* What you need to do *
Print every record exactly, but leave out the pictures.

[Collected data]

· · · ·

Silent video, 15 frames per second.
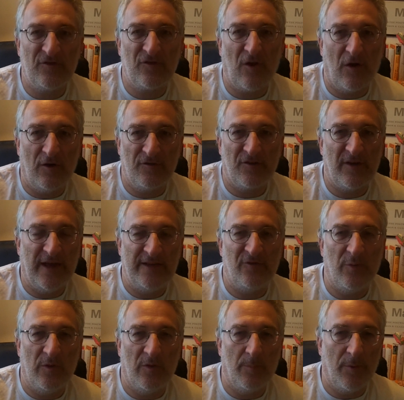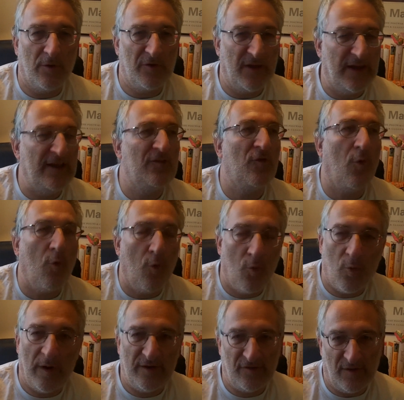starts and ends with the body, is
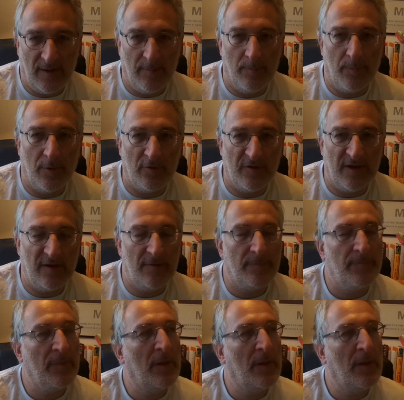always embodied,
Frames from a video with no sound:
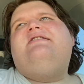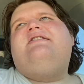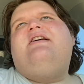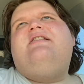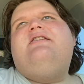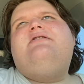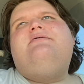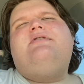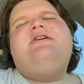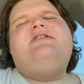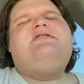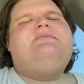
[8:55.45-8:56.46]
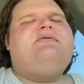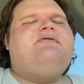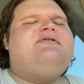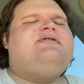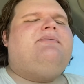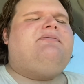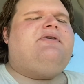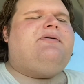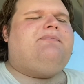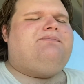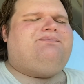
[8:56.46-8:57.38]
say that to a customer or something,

· · · ·

* Response area *
Silent video, 15 frames per second.
starts and ends with the body, is
always embodied,
Frames from a video with no sound:
[8:55.45-8:56.46]
[8:56.46-8:57.38]
say that to a customer or something,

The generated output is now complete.